Un poco antes del atardecer el comandante del Laya reunió a la oficialidad, para poner en su conocimiento los planes inmediatos y darles cuenta de las últimas informaciones que se habían recibido a bordo.
– Señores, supongo que se hacen cargo de la situación -comenzó el comandante, con solemnidad-. Nuestras fuerzas de tierra parecen haber sufrido un descalabro de enormes proporciones. Las noticias son todavía incompletas y confusas, pero eso no es sino un síntoma más de la catástrofe. Del Comandante General no se sabe nada desde esta mañana. Sólo podemos suponer que está prisionero o que cayó durante la retirada del campamento general. El general segundo jefe está intentando reorganizar las fuerzas hacia la zona de Dar Dríus, para tratar de contener el avance enemigo. No sabemos si lo conseguirá, pero lo que parece muy improbable es que pueda lanzar una contraofensiva. Debemos aceptar, por tanto, que esos montes que tenemos ahí enfrente serán durante algún tiempo territorio enemigo.

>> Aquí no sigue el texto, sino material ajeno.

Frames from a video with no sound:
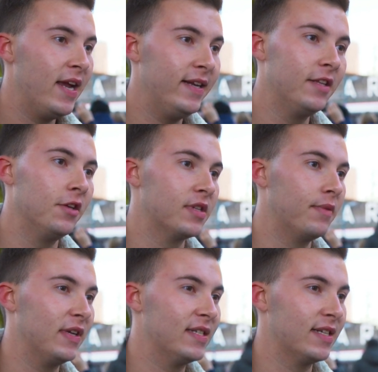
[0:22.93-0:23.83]
He did do
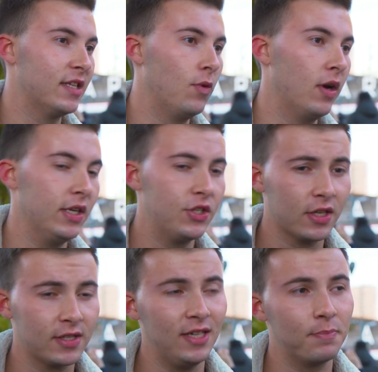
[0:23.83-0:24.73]
some fantastic work. It's
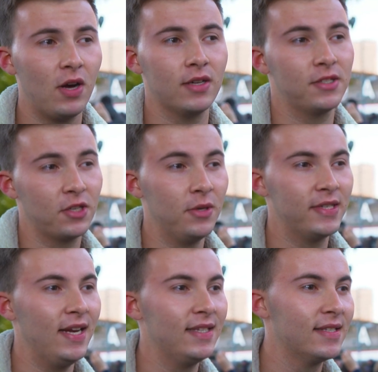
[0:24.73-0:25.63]
just these past two
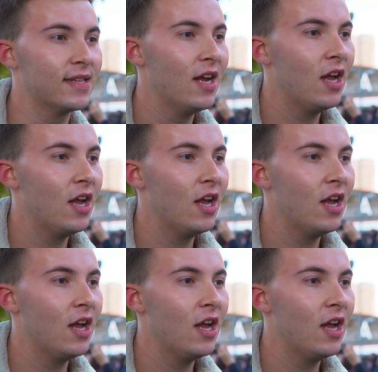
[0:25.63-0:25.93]
seasons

Los oficiales se miraron unos a otros. El comandante había hablado con franqueza y amargura, como correspondía para reconocer la derrota y el quebranto consiguiente. A todos les embargaba un sentimiento desmoralizado y trágico, porque aquélla era, sin duda, la más indeseada encrucijada en que un ejército podía hallarse. Después de haber sostenido durante meses la euforia de un avance imparable, todo se había desmoronado de pronto. Los generales desaparecían, los soldados huían y el único objetivo imaginable, que no plausible, era poder frenar la retirada en Dar Dríus, lo que ya suponía perder todo el fruto obtenido en la campaña de aquel año. Lo que algunos se preguntaban era qué podían hacer ellos, con aquel humilde buque y poco más de un centenar de marineros, para paliar la hecatombe.

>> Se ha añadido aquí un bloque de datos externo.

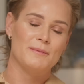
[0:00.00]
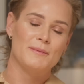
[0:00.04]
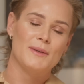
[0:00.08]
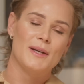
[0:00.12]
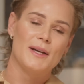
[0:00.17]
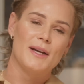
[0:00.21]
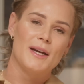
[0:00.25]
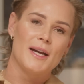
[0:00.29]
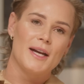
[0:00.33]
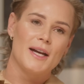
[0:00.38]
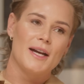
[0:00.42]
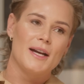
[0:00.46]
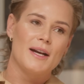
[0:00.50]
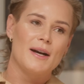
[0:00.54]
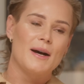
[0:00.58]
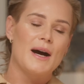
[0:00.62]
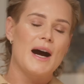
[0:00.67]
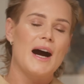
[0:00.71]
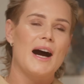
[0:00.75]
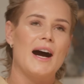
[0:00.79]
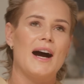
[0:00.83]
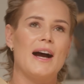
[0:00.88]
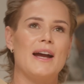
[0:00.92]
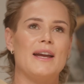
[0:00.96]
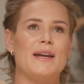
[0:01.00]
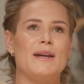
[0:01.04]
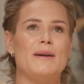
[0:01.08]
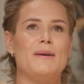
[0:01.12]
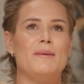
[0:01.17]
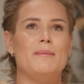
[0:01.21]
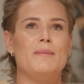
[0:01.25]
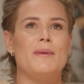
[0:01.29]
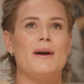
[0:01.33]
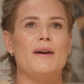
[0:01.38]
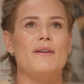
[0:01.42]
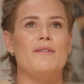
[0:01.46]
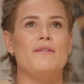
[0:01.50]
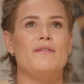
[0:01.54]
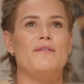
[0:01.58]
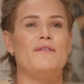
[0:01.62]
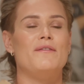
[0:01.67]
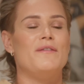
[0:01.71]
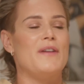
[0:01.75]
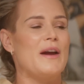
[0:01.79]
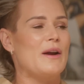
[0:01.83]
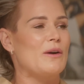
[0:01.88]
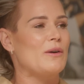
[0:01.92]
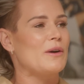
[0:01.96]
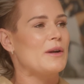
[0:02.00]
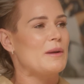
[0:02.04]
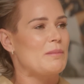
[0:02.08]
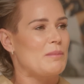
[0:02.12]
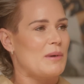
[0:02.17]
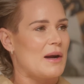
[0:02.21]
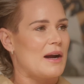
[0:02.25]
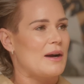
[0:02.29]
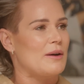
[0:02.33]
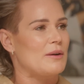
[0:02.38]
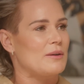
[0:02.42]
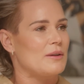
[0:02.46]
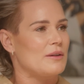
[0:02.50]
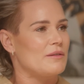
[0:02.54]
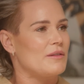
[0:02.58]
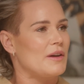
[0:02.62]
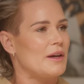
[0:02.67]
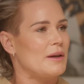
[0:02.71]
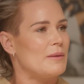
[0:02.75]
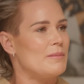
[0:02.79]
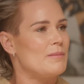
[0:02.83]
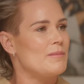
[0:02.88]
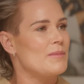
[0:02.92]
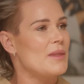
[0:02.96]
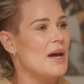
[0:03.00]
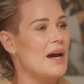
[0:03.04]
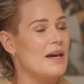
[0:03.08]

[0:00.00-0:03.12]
Um, yeah, yeah. I am very proud of him.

Veiga, que era el más nuevo, no había paladeado las mieles de los triunfos de la primavera y el invierno anterior, y por ello sentía menos acusadamente el contraste. Sin embargo, su sensación era peor que la de los otros. Su estreno adquiría con aquel viraje de los acontecimientos un aire de fatalidad, arrojándole de cabeza al fracaso sin haberle permitido conocer una sola victoria. En la escuela, al estudiar la historia naval, Veiga se había sentido impresionado por la extensa nómina de barcos idos a pique, flotas deshechas y almirantes vencidos que llenaba los últimos cuatro siglos de aquella armada en la que había dado en enrolarse. El alférez había experimentado una emoción honda, a fuer de triste, al leer aquellos relatos sobre marinos que se enfrentaban sin éxito a enemigos superiores, sobre barcos desarbolados por cañones con mayor alcance que los suyos y sobre escuadras siempre obligadas a navegar en retirada, mientras las seguía en caza la adversaria. La derrota, tal y como se la presentaba en aquellas crónicas, tenía un aire heroico, y solía culminar con una real orden por la que se disponía que siempre hubiera un buque de la Armada que llevara el nombre del valeroso marino que había porfiado hasta hundirse con su nave. Pero la derrota, frente a aquellas costas hostiles y calcinadas de África, no tenía nada de eso. Era una simple humillación, infligida además por aquellos harqueños miserables. Un revés sórdido, cruel y polvoriento.